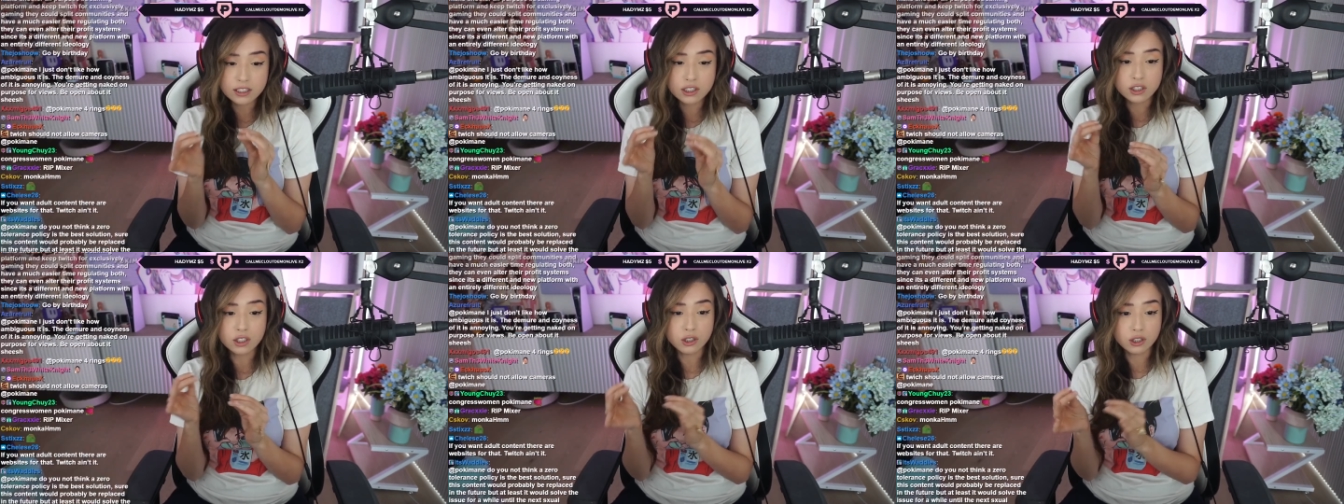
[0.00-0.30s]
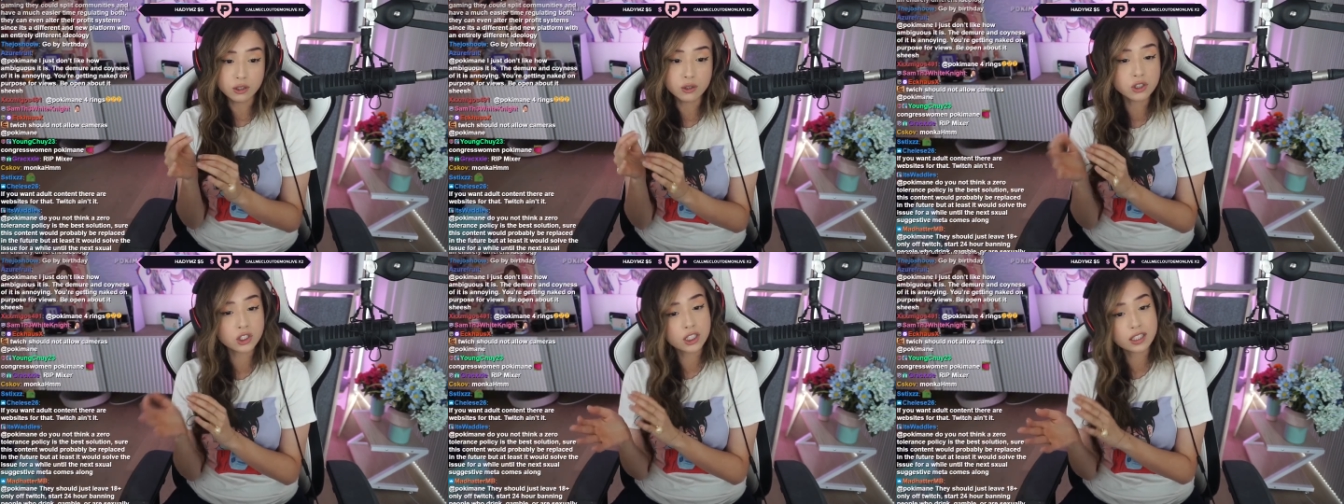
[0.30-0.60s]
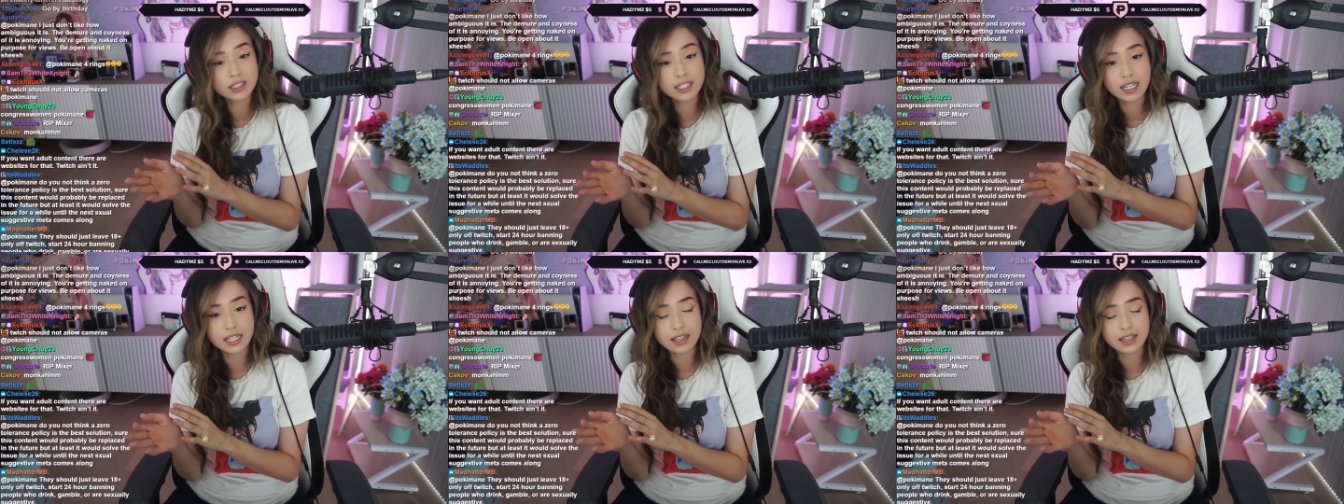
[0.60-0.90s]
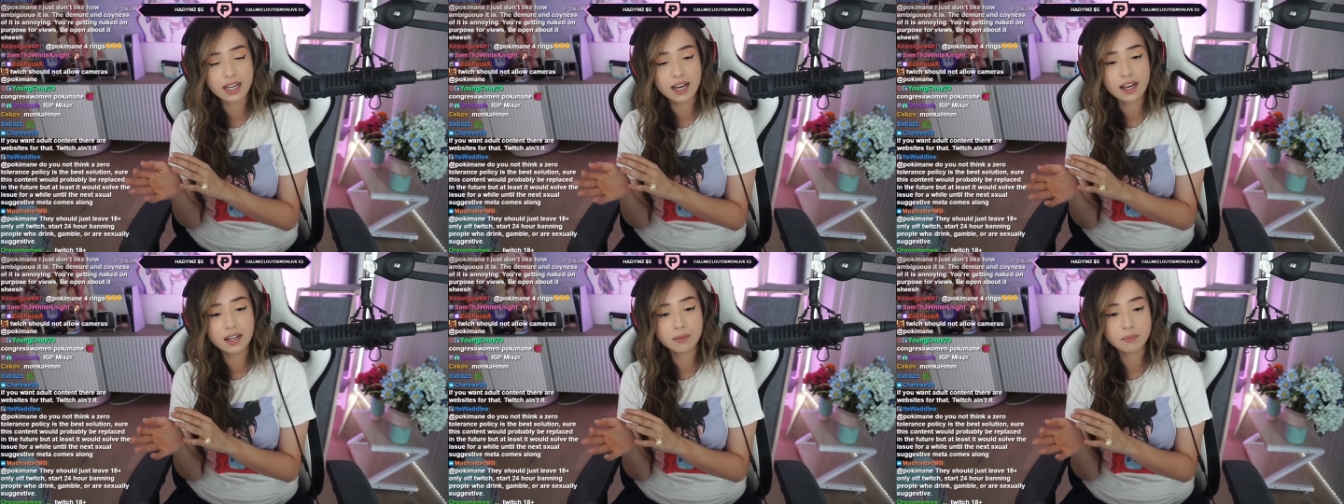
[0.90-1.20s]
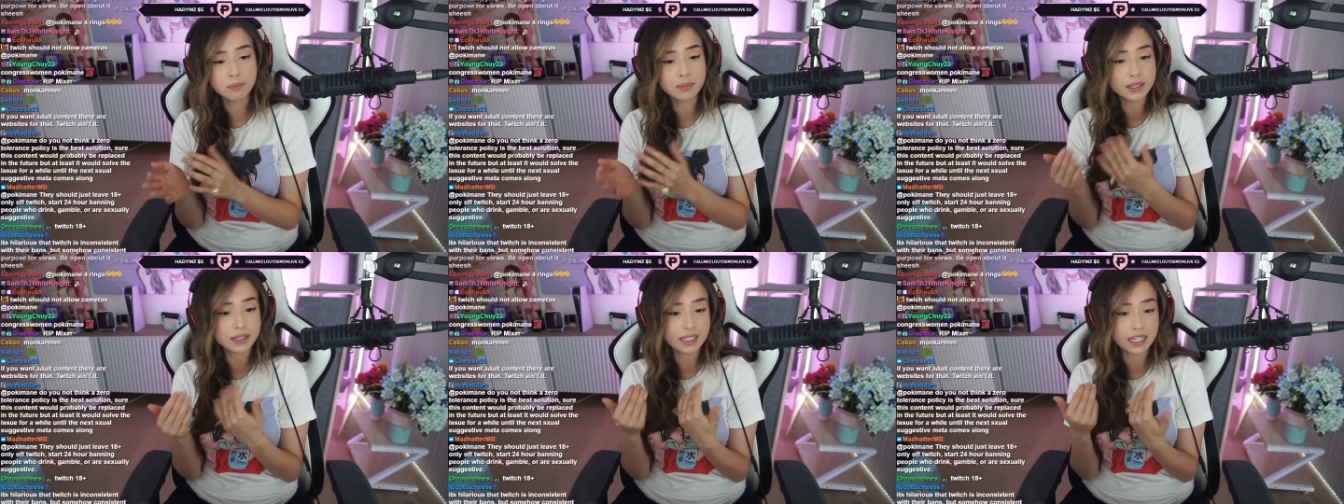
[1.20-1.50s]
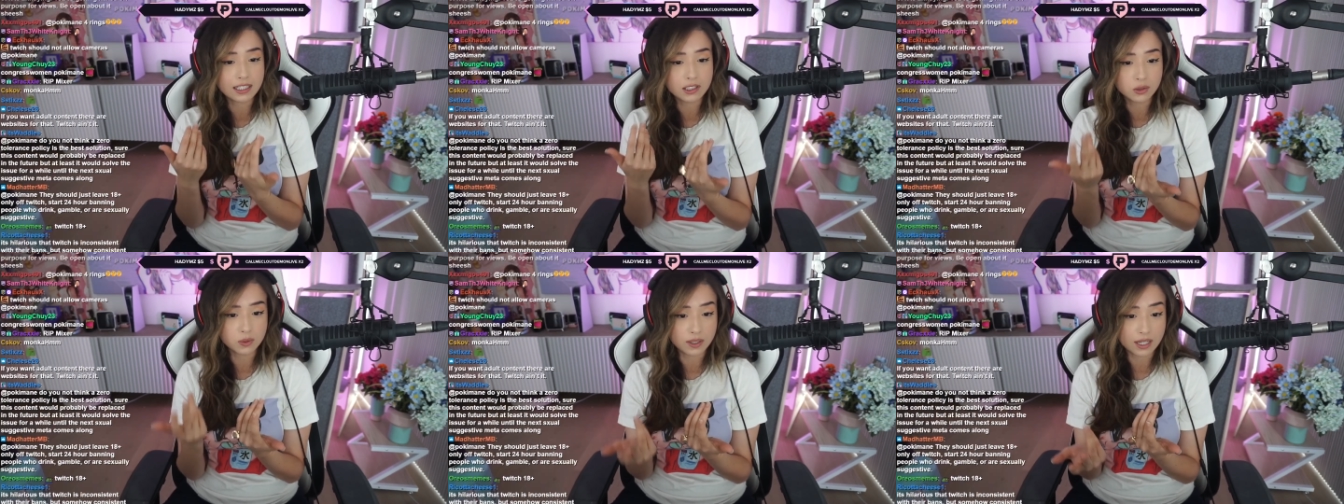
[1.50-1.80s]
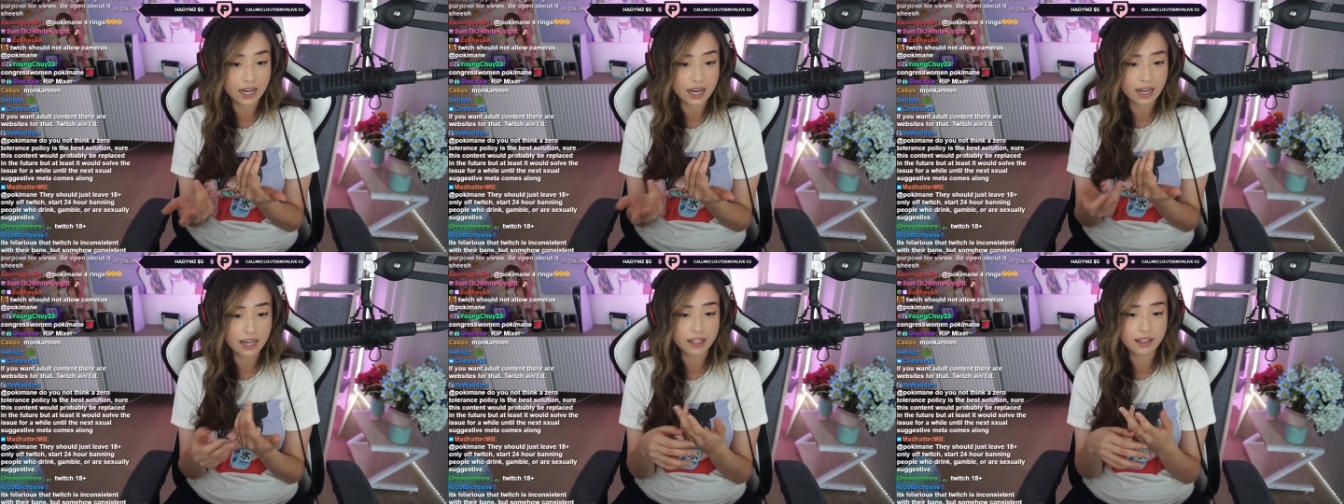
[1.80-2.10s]
a solution like that, but that's
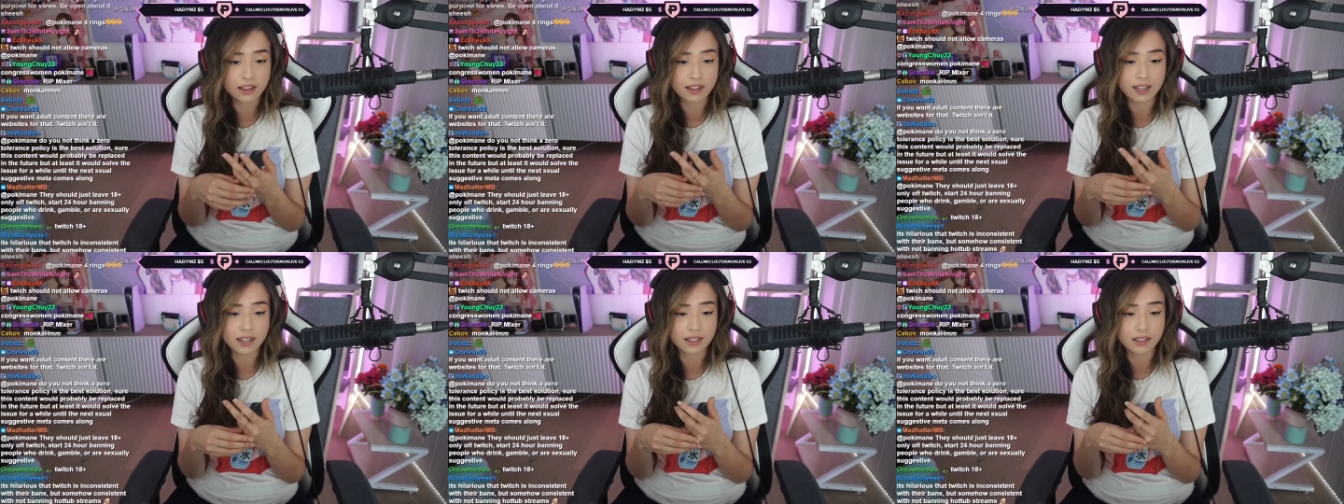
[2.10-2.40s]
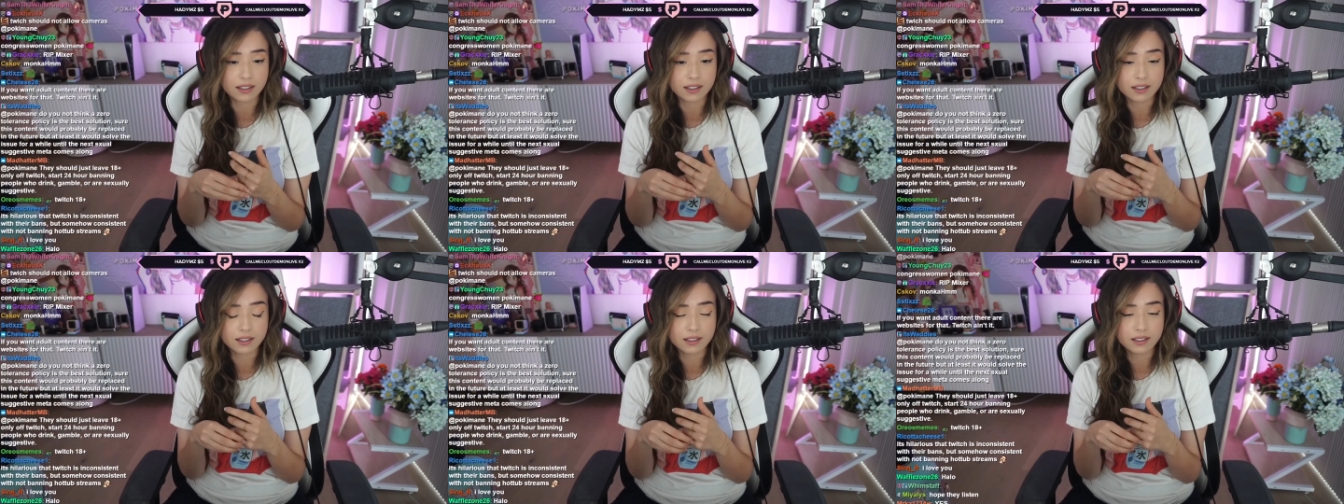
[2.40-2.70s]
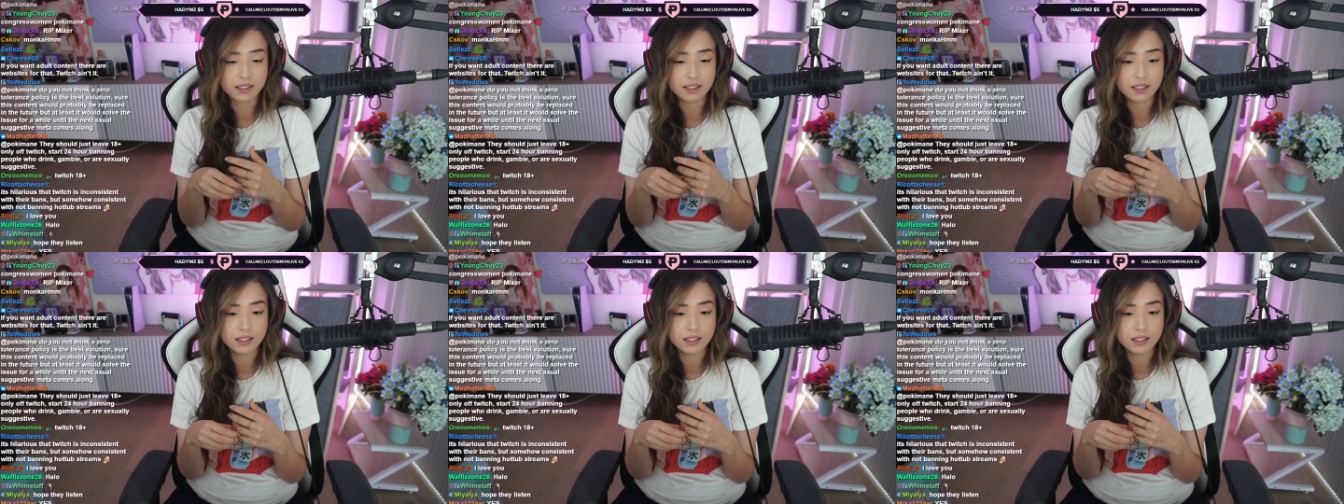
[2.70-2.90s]
what I think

####################

## What the exercise asks:
Beginning with the line containing "[0.30-0.60s]" and ending with the last line of the data, output those lines exactly and nothing more. Omit every picture.

## Result for this exercise:
[0.30-0.60s]
[0.60-0.90s]
[0.90-1.20s]
[1.20-1.50s]
[1.50-1.80s]
[1.80-2.10s]
a solution like that, but that's
[2.10-2.40s]
[2.40-2.70s]
[2.70-2.90s]
what I think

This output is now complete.